Listed entries section start

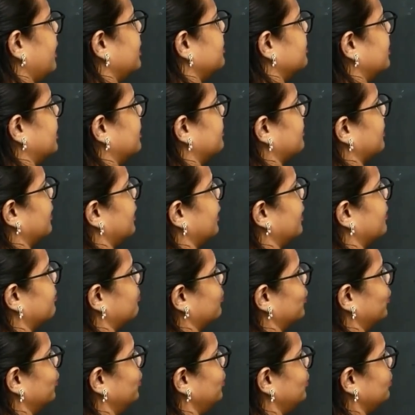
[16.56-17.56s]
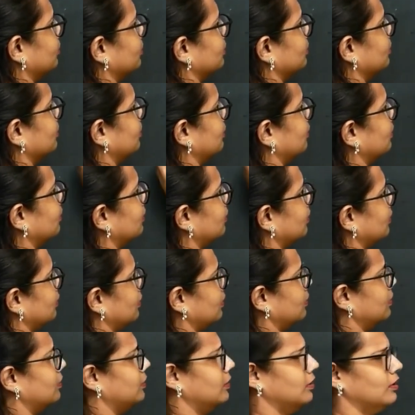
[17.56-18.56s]
Ani manam annapudu,
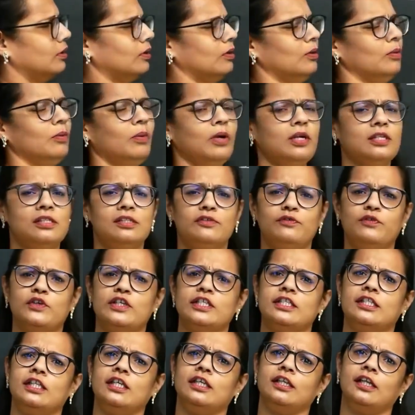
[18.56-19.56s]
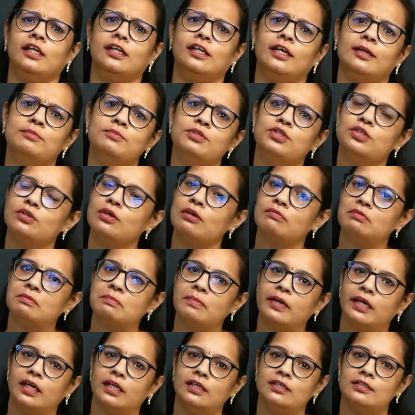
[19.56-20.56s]
what is the first thing that comes to our
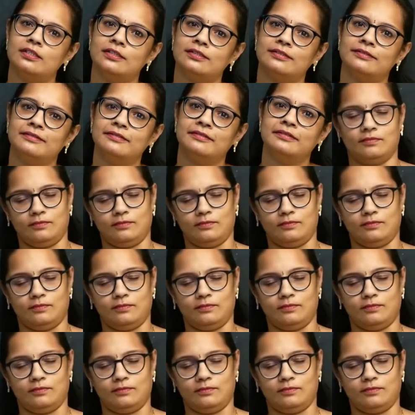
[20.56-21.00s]
mind?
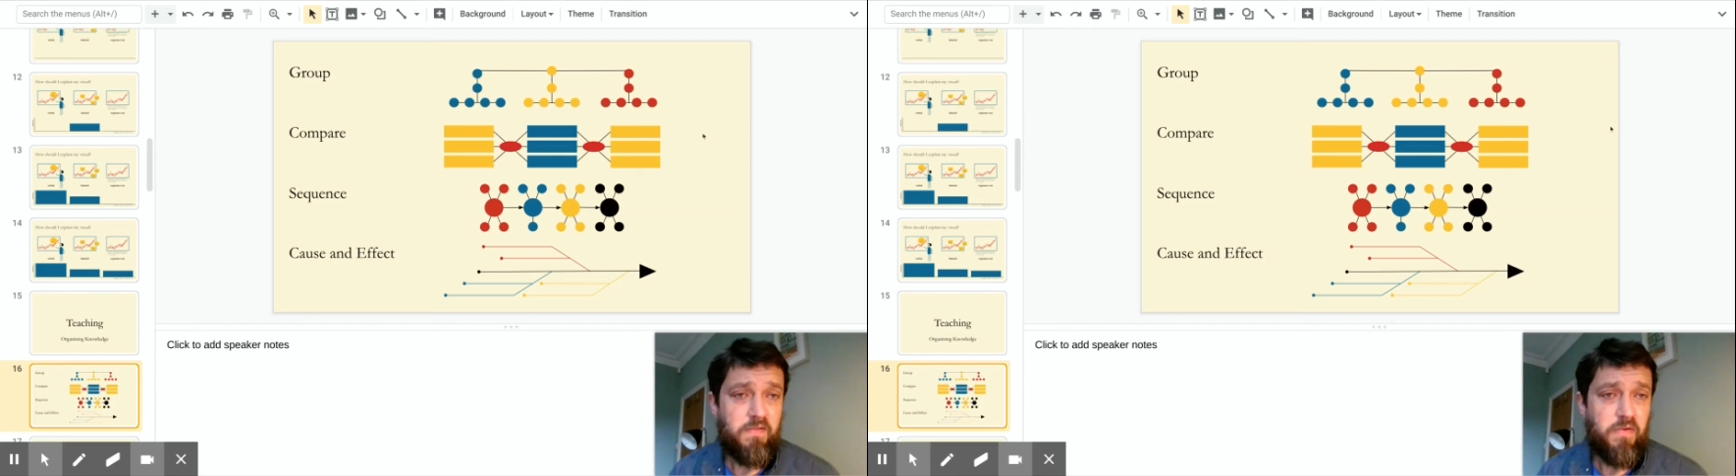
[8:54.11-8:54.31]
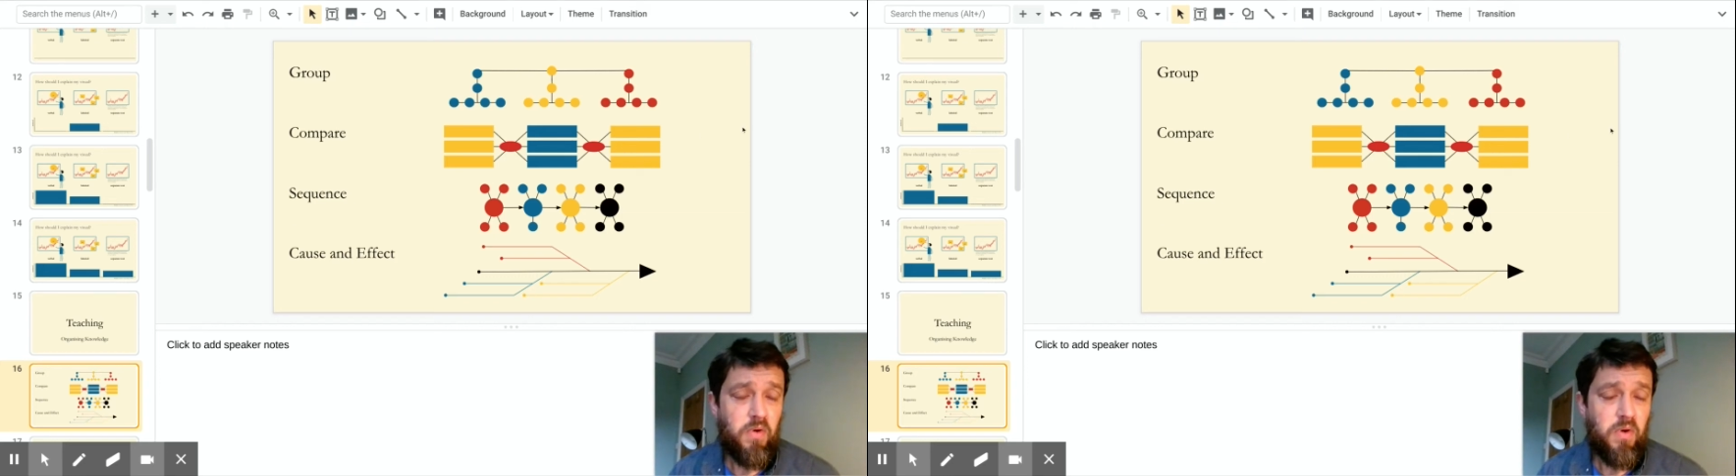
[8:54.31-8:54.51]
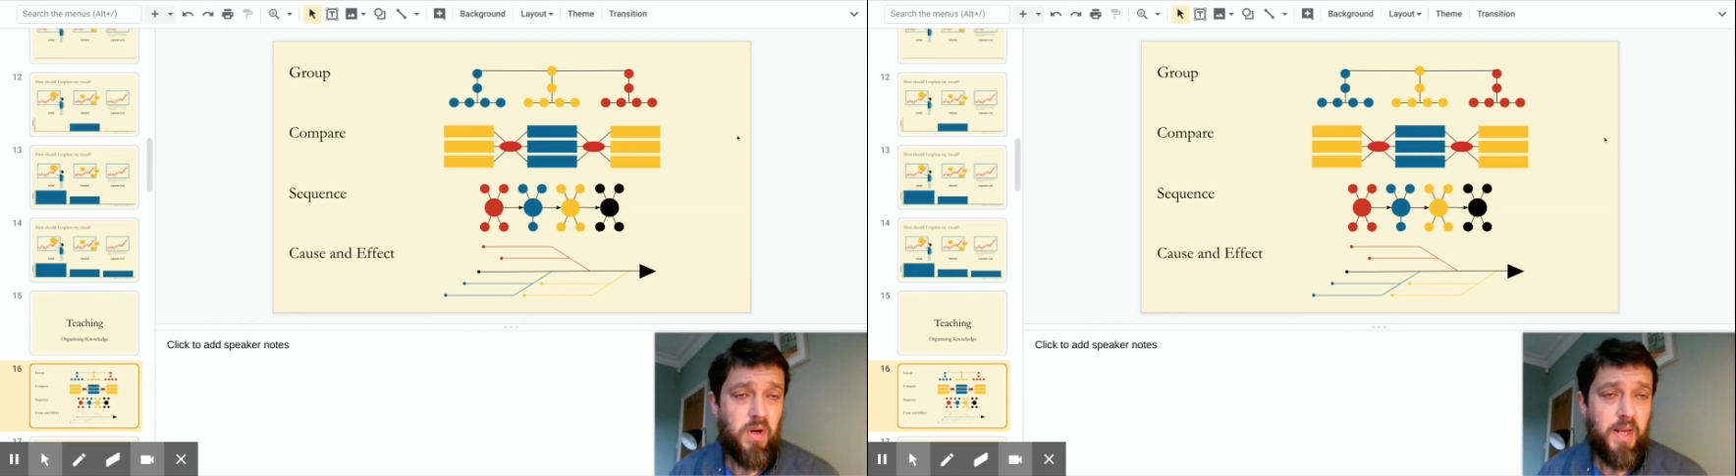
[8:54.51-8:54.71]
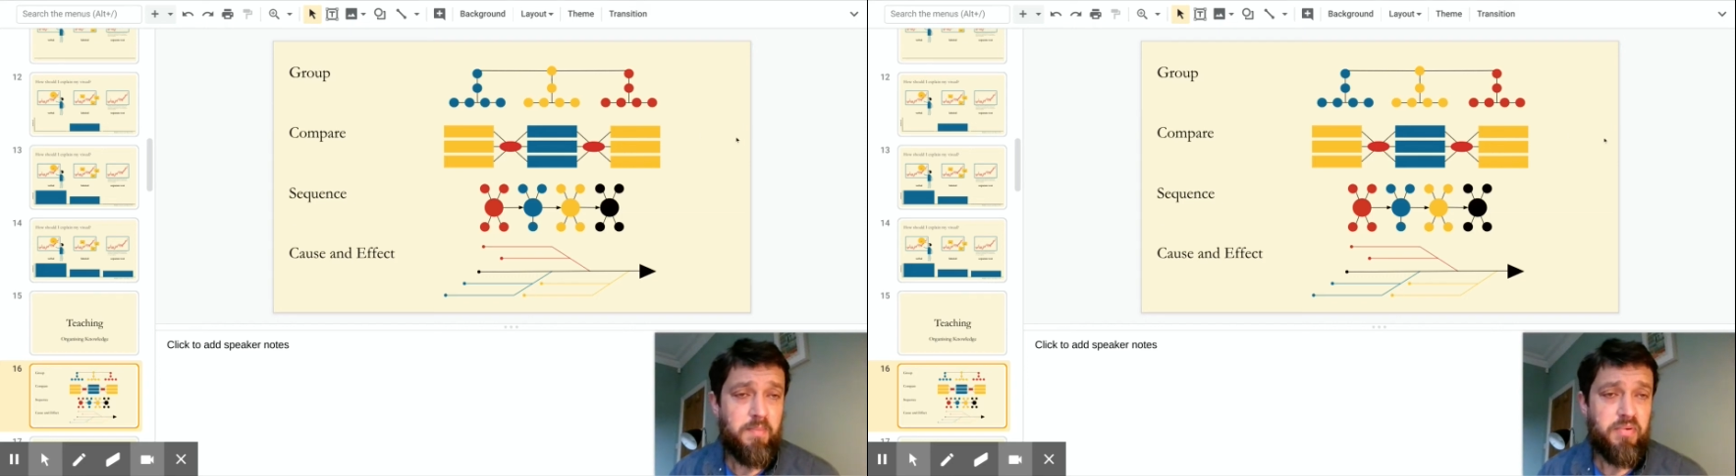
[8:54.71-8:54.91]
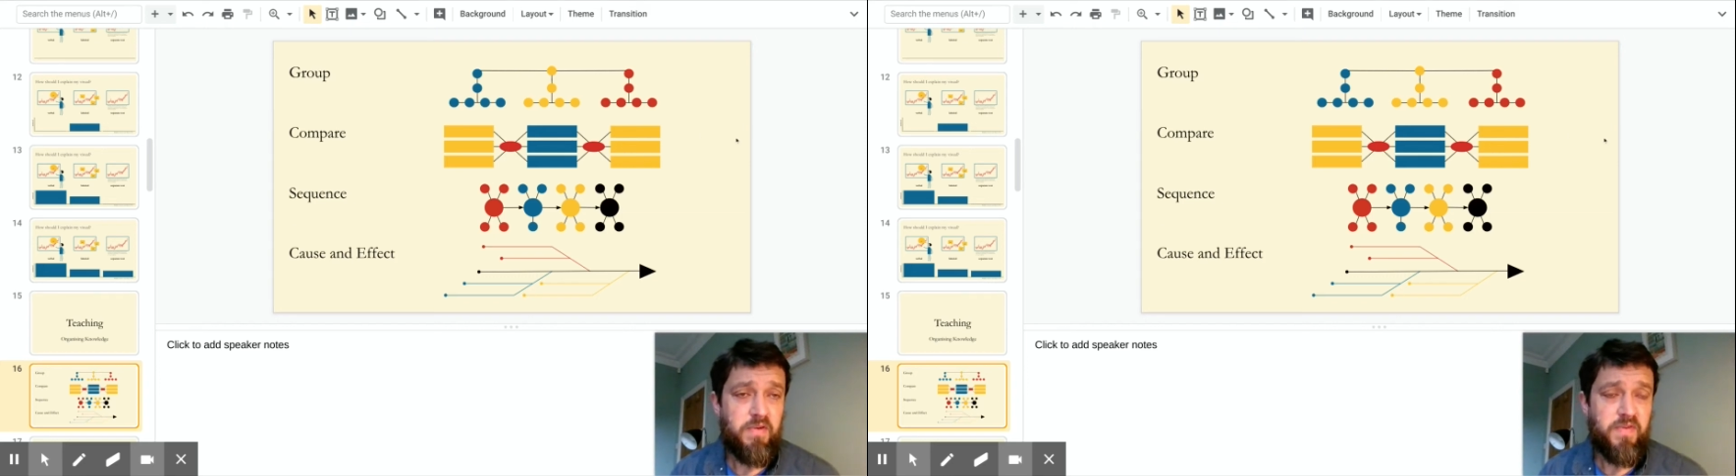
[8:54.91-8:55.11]
for
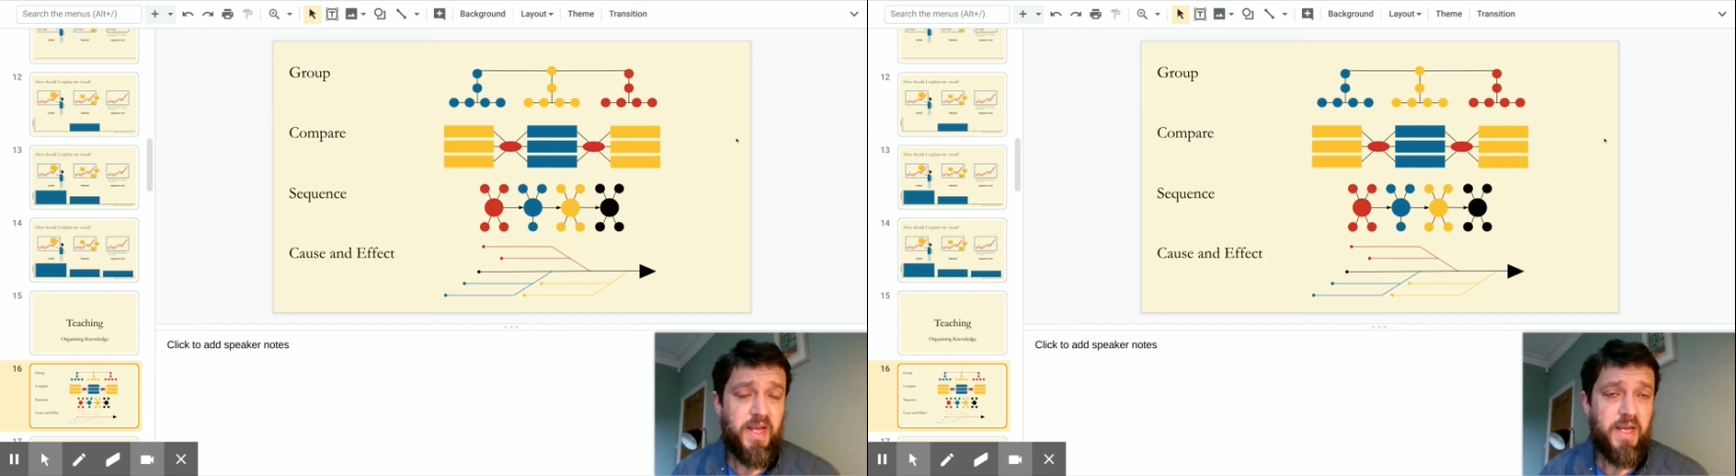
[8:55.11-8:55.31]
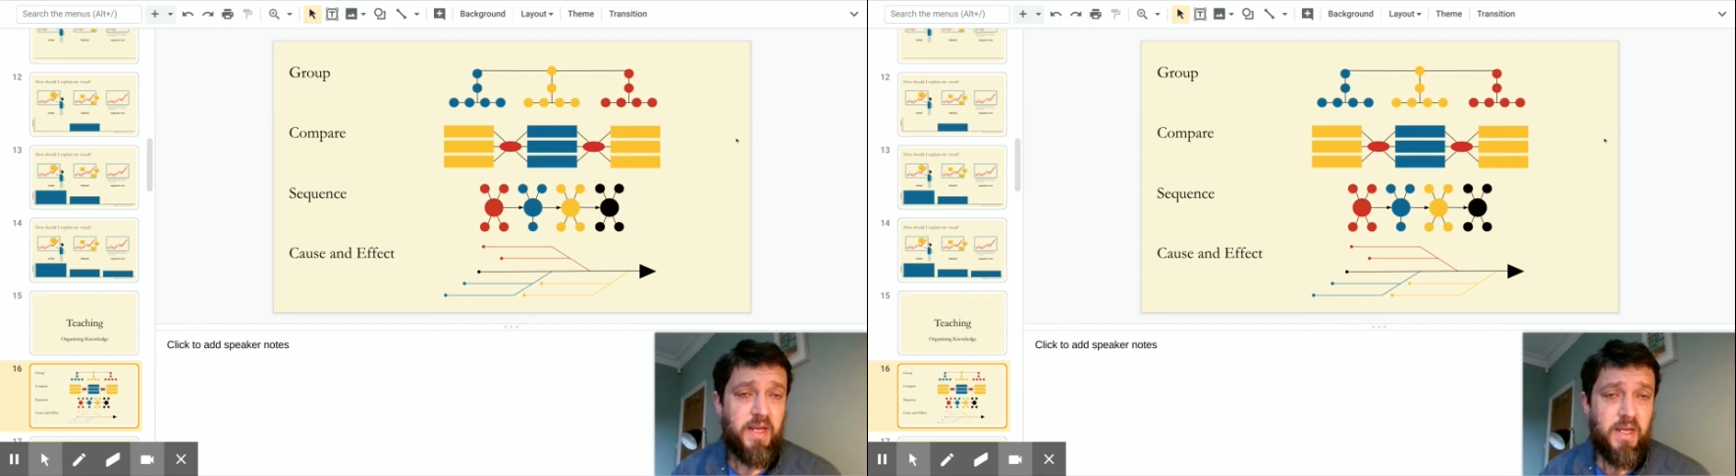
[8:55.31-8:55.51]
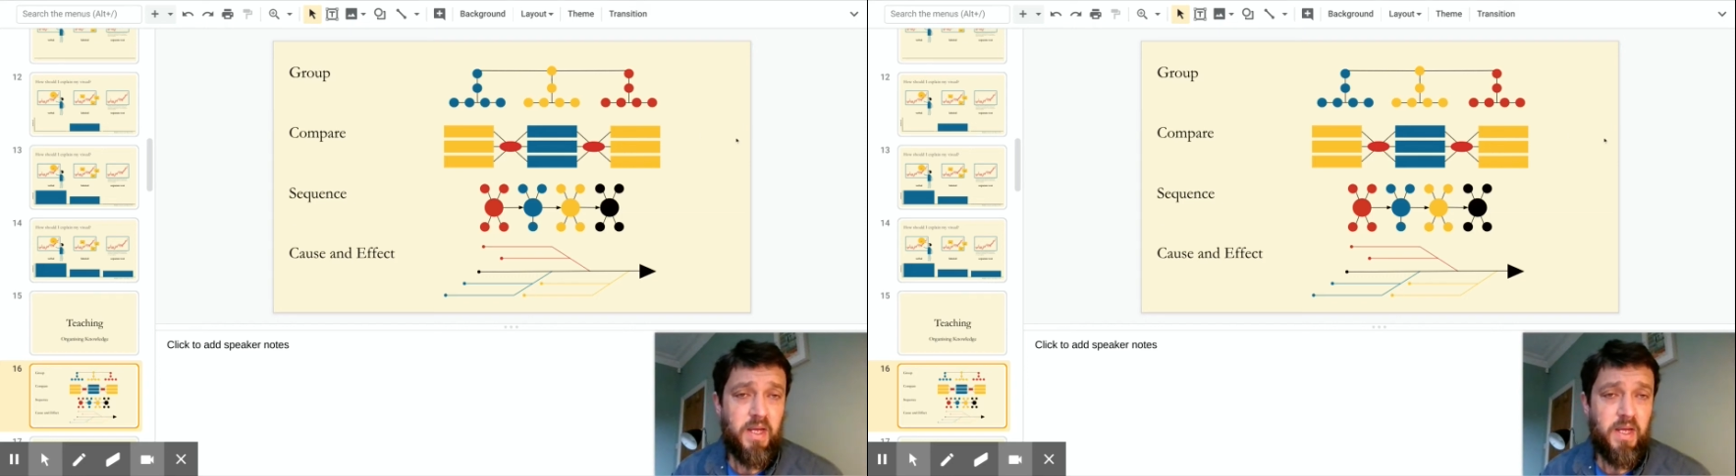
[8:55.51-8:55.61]
improving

Listed entries section end

## What you have to do
Reproduce word for word only the lines between the line containing "[8:54.31-8:54.51]" and the end of the listing above, both included, and drop any pictures.

## Response for this exercise
[8:54.31-8:54.51]
[8:54.51-8:54.71]
[8:54.71-8:54.91]
[8:54.91-8:55.11]
for
[8:55.11-8:55.31]
[8:55.31-8:55.51]
[8:55.51-8:55.61]
improving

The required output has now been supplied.